(Records for the task)

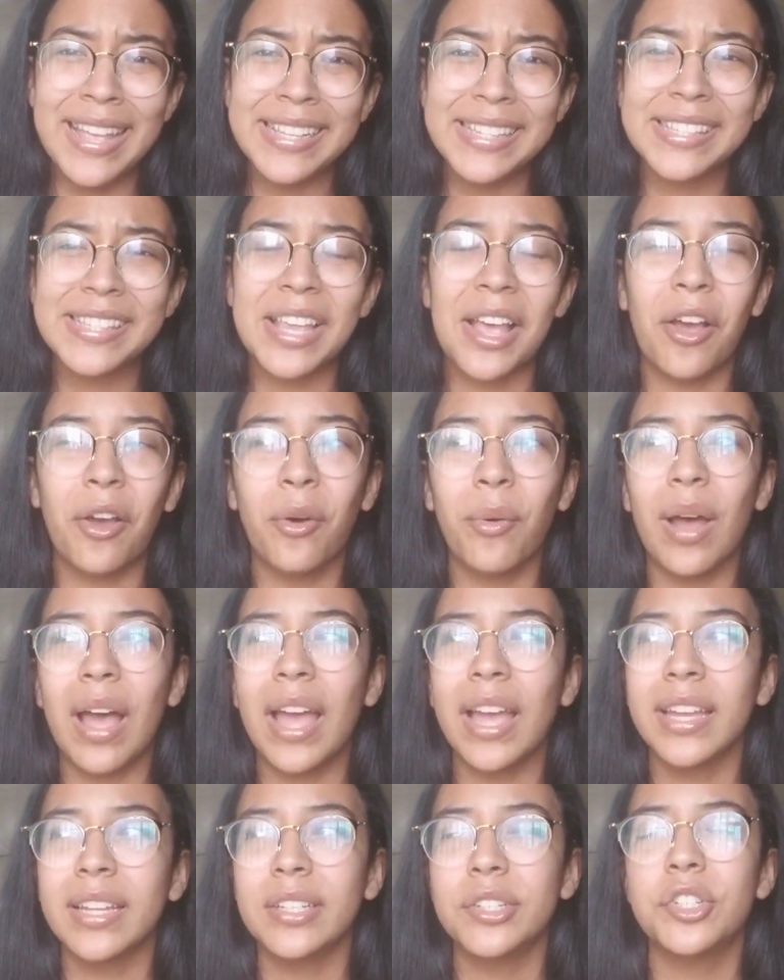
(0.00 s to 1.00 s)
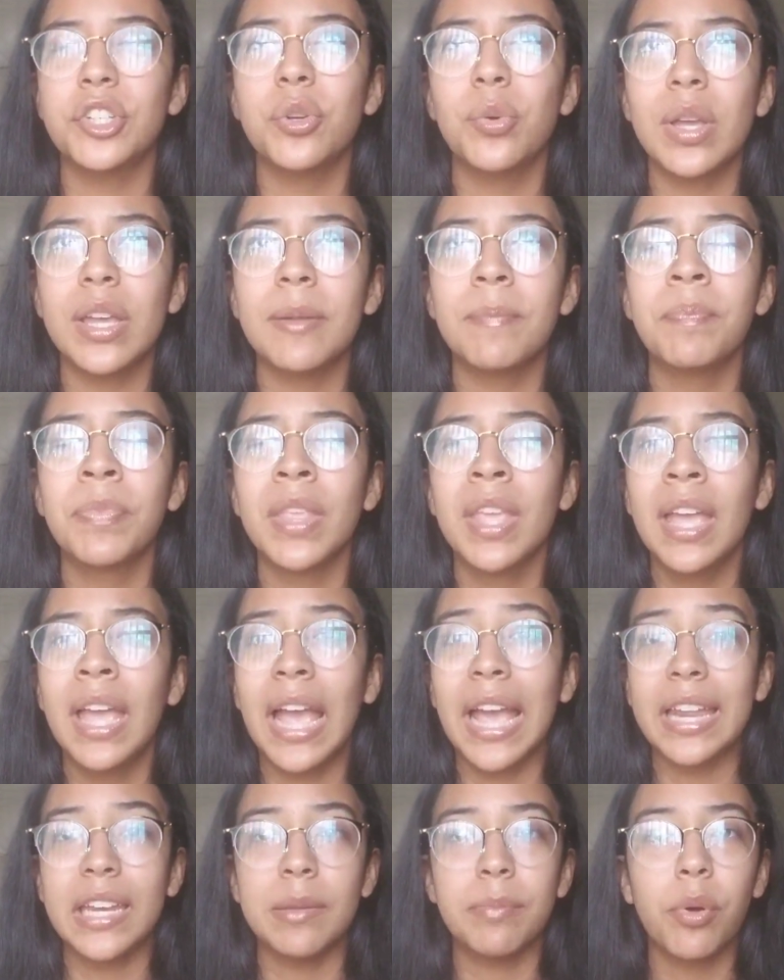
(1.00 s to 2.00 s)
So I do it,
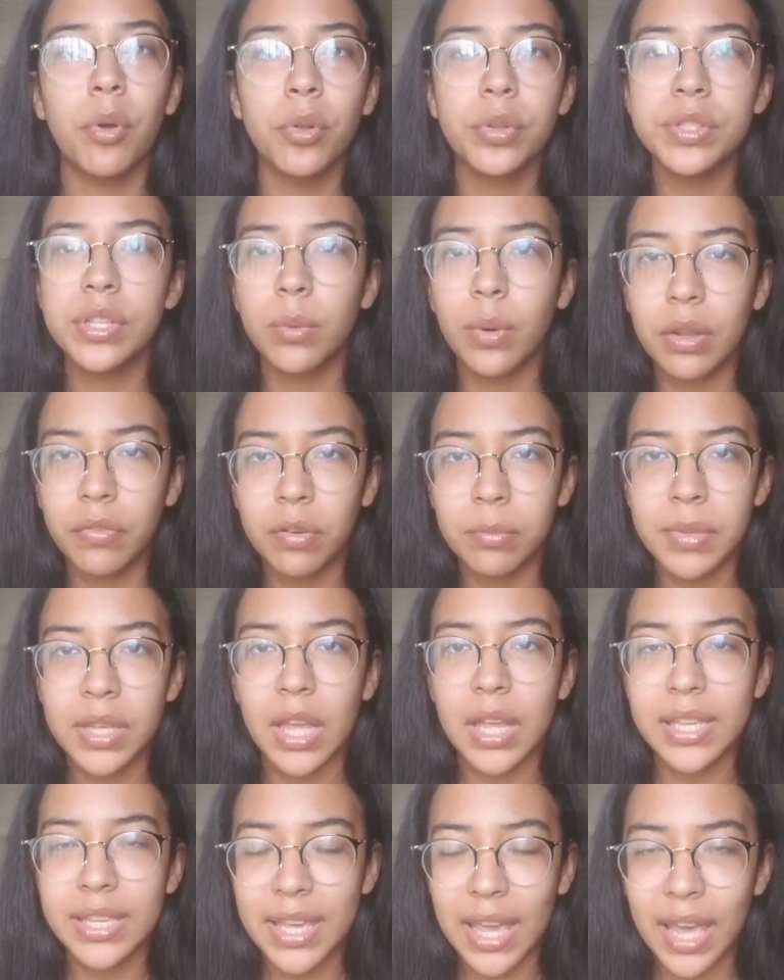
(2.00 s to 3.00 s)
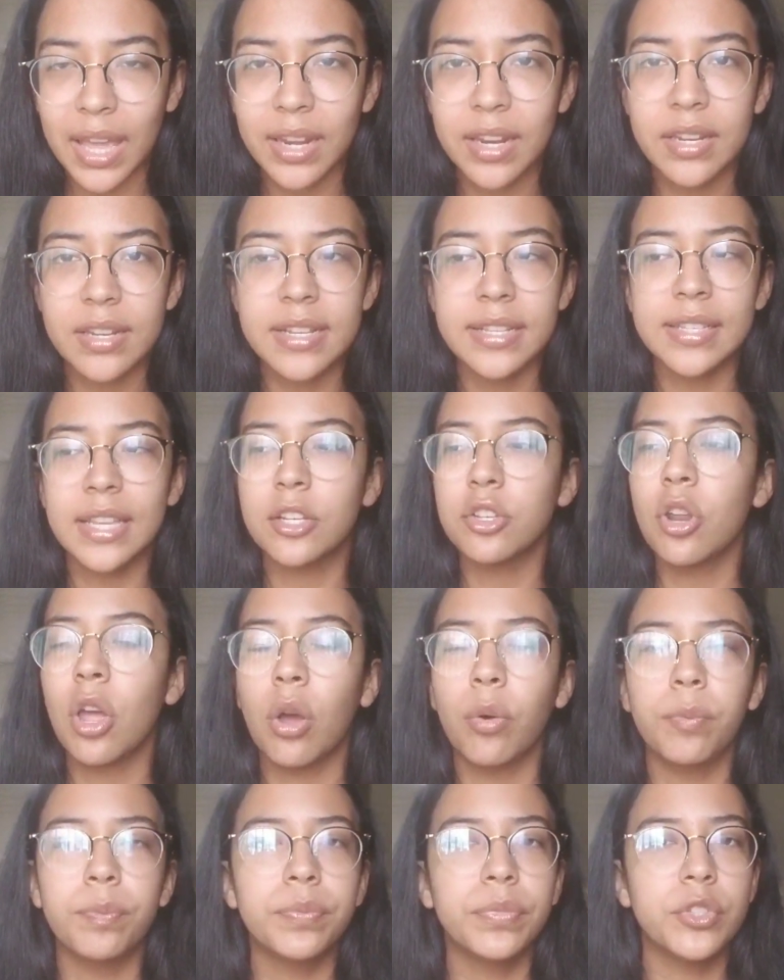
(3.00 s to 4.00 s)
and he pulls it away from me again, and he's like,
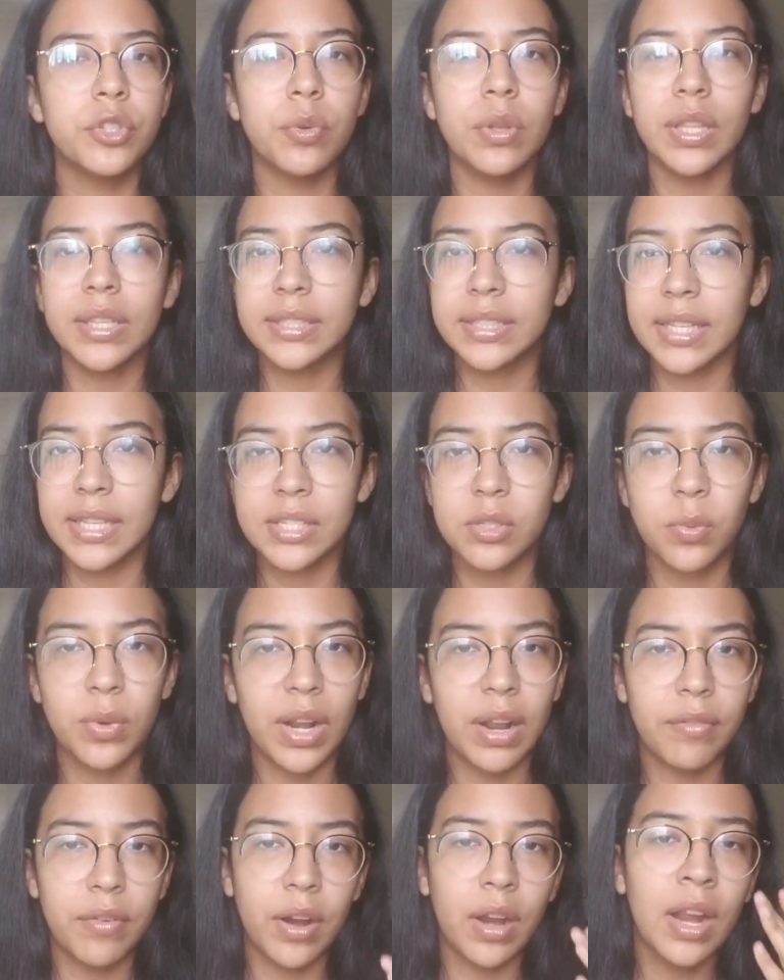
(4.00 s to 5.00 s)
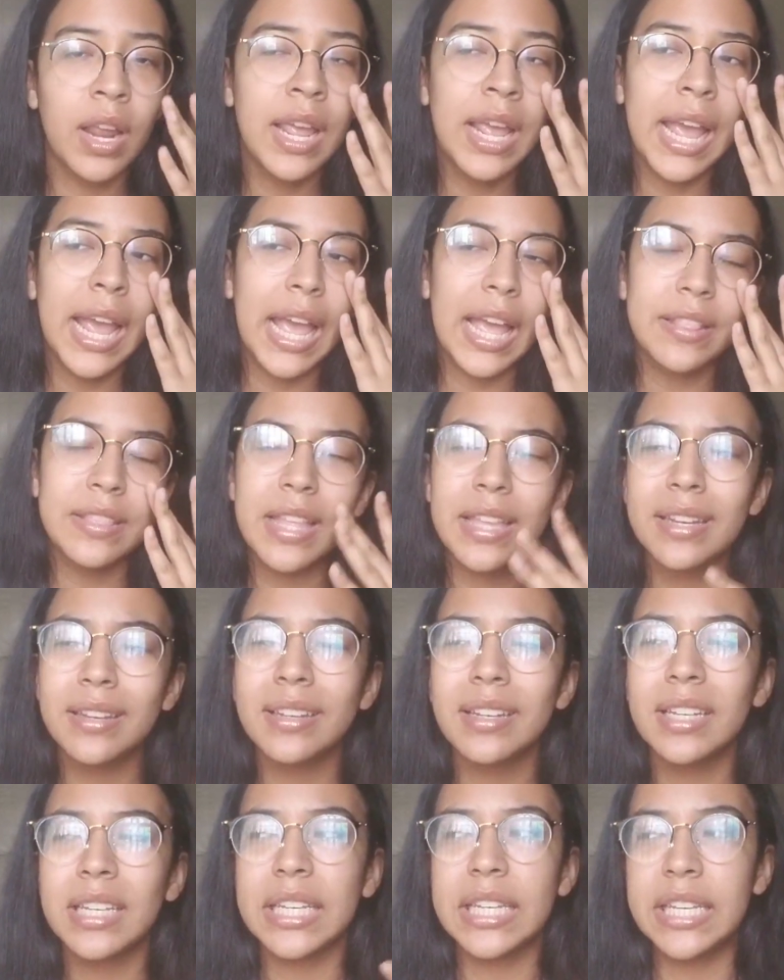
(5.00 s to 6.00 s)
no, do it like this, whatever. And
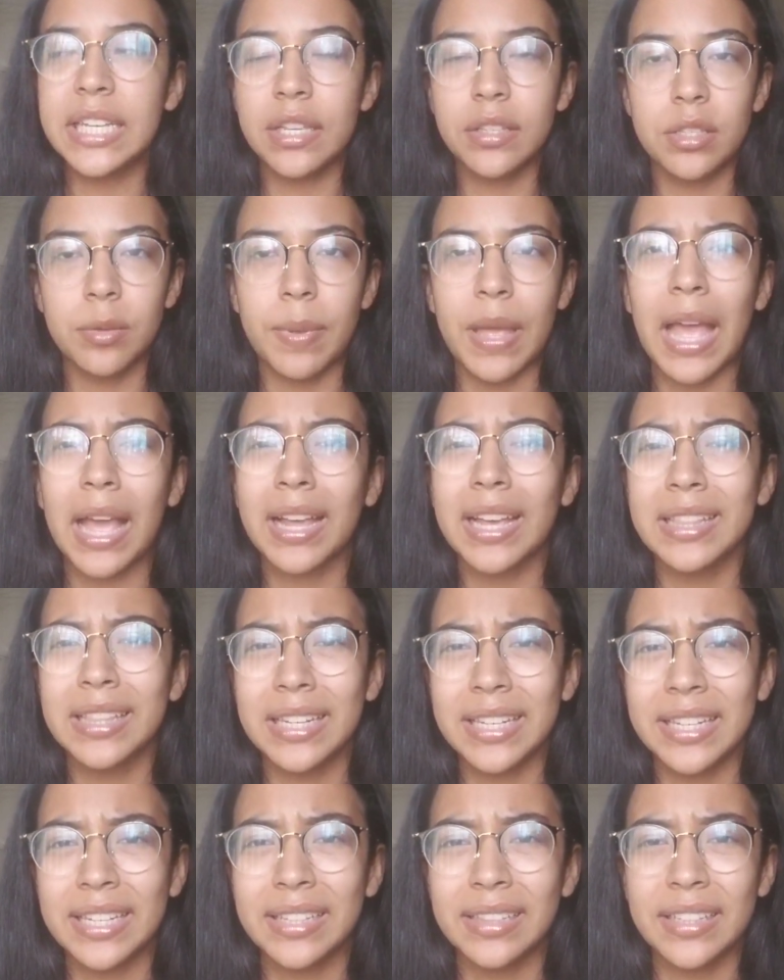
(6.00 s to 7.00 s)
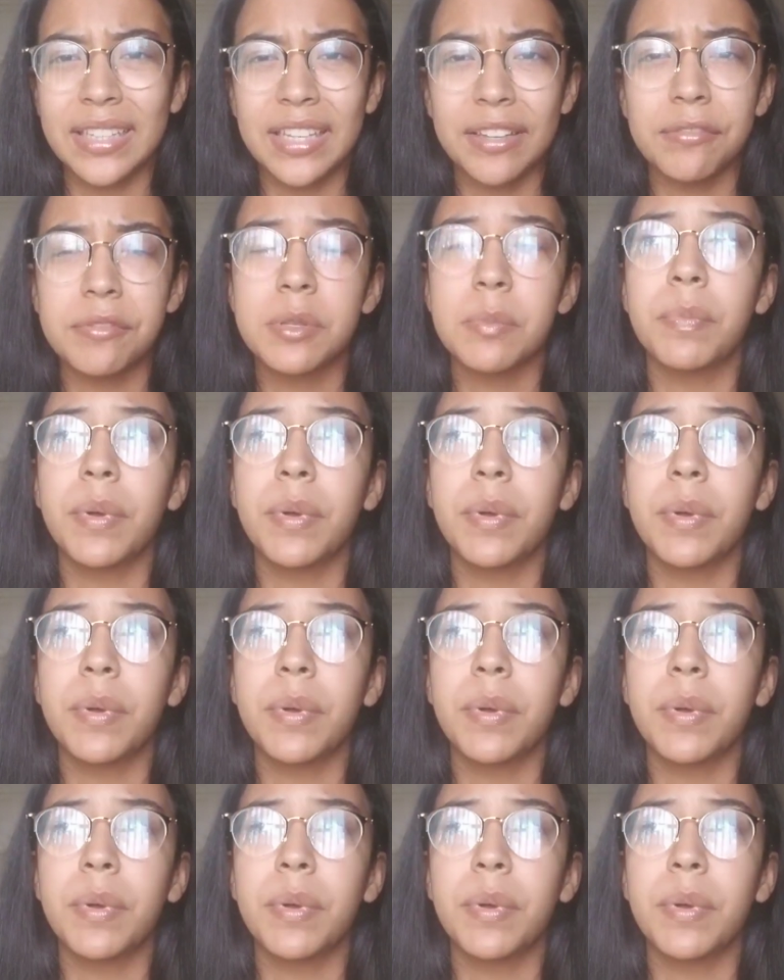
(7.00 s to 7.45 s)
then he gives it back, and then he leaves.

(End Records for the task)

▶ Problem details: Skipping the pictures, output the entries exactly as they appear above.

▶ Answer for the task:
(0.00 s to 1.00 s)
(1.00 s to 2.00 s)
So I do it,
(2.00 s to 3.00 s)
(3.00 s to 4.00 s)
and he pulls it away from me again, and he's like,
(4.00 s to 5.00 s)
(5.00 s to 6.00 s)
no, do it like this, whatever. And
(6.00 s to 7.00 s)
(7.00 s to 7.45 s)
then he gives it back, and then he leaves.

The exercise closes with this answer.